La pénurie d'infirmières mise en cause - L'Infirmière Magazine n° 179 du 01/02/2003 | Espace Infirmier
 

L'Infirmière Magazine n° 179 du 01/02/2003

 

ERREUR MÉDICALE

Actualités

L'Académie nationale de médecine s'est penchée sur la médecine contemporaine qui, dans toute sa puissance technique et sa complexité, a sans doute accru le risque d'erreur médicale. Principale cause : la médication... Un signal d'alarme : le déficit du nombre d'infirmières, aux États-Unis comme en France...

« Le maillon faible de toute organisation est le maillon humain », avertit le professeur Georges David, lors d'une récente réunion de l'Académie nationale de médecine. À l'hôpital comme ailleurs... Qui plus est, les énormes progrès thérapeutiques ont été à l'origine d'une importante modification dans la pratique des soins. Le recours à des techniques toujours plus sophistiquées et variées a entraîné la mise en oeuvre autour d'un même patient de plusieurs disciplines. Le malade, en particulier à l'hôpital, est pris en charge par une équipe soignante qui mobilise d'autres équipes complémentaires, entrant ainsi dans un système complexe au sein duquel la place des acteurs humains reste dominante, quantitativement et qualitativement.

Pénurie d'infirmières, risque accru

Un récent travail américain, publié dans le Jama (2002, 288, 1989-1993), a examiné la relation entre le nombre de patients par infirmière et le taux de mortalité dans les services d'hospitalisation de maladies aiguës. L'enquête a porté sur plus de 230 000 patients et 10 000 infirmières répartis dans 168 hôpitaux de l'État de Pennsylvanie. Il en ressort que l'augmentation du nombre de patients par infirmière s'accompagne d'une augmentation de la mortalité dans des proportions notables : 7 % en moyenne par patient supplémentaire. Le passage de quatre à six patients accroît le risque de 14 %, et le passage de quatre à huit patients l'augmente de 31 %. Cette enquête examine d'autres conséquences, à savoir le degré d'épuisement et d'insatisfaction des soignants, qui est un facteur d'aggravation du déficit en infirmières...

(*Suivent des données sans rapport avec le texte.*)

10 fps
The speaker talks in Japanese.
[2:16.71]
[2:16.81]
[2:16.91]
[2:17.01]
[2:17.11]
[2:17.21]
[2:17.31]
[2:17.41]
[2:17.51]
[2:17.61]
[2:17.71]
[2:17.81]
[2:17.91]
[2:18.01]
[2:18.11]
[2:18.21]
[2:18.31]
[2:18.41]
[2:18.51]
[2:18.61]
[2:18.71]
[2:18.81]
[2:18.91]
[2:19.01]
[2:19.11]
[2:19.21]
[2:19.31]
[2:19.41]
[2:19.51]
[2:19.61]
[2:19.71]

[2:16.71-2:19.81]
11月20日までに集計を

L'analyse du mécanisme des erreurs humaines manifestes devrait prendre en compte ce dernier facteur, qui démontre une responsabilité systémique au plus haut niveau de l'organisation des soins. Elle devrait entraîner l'élaboration, le renforcement ou la révision des pratiques et des procédures, justifiant la généralisation à l'organisation des soins, des principes d'assurance qualité. Mais attention aux risques de ce formalisme : alourdissement des tâches, fragmentation du travail, diminution de l'investissement individuel. Ces risques doivent être prévenus par une attention des autorités responsables à entretenir une coordination entre les différents éléments du système : l'assurance qualité n'est pas un but en soi mais un moyen. Il faut aussi souligner la nécessité d'une formation spéciale pour bien la gérer.

Iatrogénie : les chiffres en tête

Une récente étude américaine donne la fréquence suivante des principales erreurs : erreurs de médication : 19 % ; infections nosocomiales : 14 % ; erreurs techniques : 13 %.

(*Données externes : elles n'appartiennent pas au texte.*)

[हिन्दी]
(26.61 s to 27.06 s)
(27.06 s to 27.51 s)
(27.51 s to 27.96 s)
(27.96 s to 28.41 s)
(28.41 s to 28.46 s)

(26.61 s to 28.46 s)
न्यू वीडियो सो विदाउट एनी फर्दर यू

La médication entendue au sens large, allant de la prescription à l'administration, en passant par la dispensation, représente aussi en France la cause majeure de toutes les erreurs. La fréquence de ces erreurs avait été signalée, il y a une dizaine d'années, par l'Association pédagogique nationale pour l'enseignement de la thérapeutique (Apnet). C'était une enquête descriptive transversale des cas de iatrogénie, réalisée, un jour donné, dans 43 services cliniques. Elle avait réuni 109 cas sur 1 733 malades hospitalisés soit 6,28 %. Et 76 % de ces cas relevaient d'erreurs de médication... Malheureusement, une attention insuffisante a été accordée à ces résultats.

Un changement de culture

La négation de l'erreur et de son éventualité entraîne son occultation. « Réhabiliter l'erreur et s'en servir pour améliorer la qualité des soins va à l'encontre de la conception classique de l'erreur médicale, celle qui prévaut malheureusement encore en France », remarque le Pr Georges David. Il conviendrait d'avoir à l'égard de la société, concernant l'erreur médicale, une politique de clarté et de responsabilité. Notre société devrait comprendre pourquoi la médecine aujourd'hui, toujours plus efficace, est devenue de plus en plus vulnérable à la défaillance. L'affirmation d'une prise en compte de ces risques nouveaux, fondée sur une nouvelle politique dans la détection de l'erreur, devrait renforcer la confiance du public. La société aurait alors la preuve que la médecine est devenue aussi consciente de ses devoirs en matière de sécurité que de ceux en matière d'efficacité.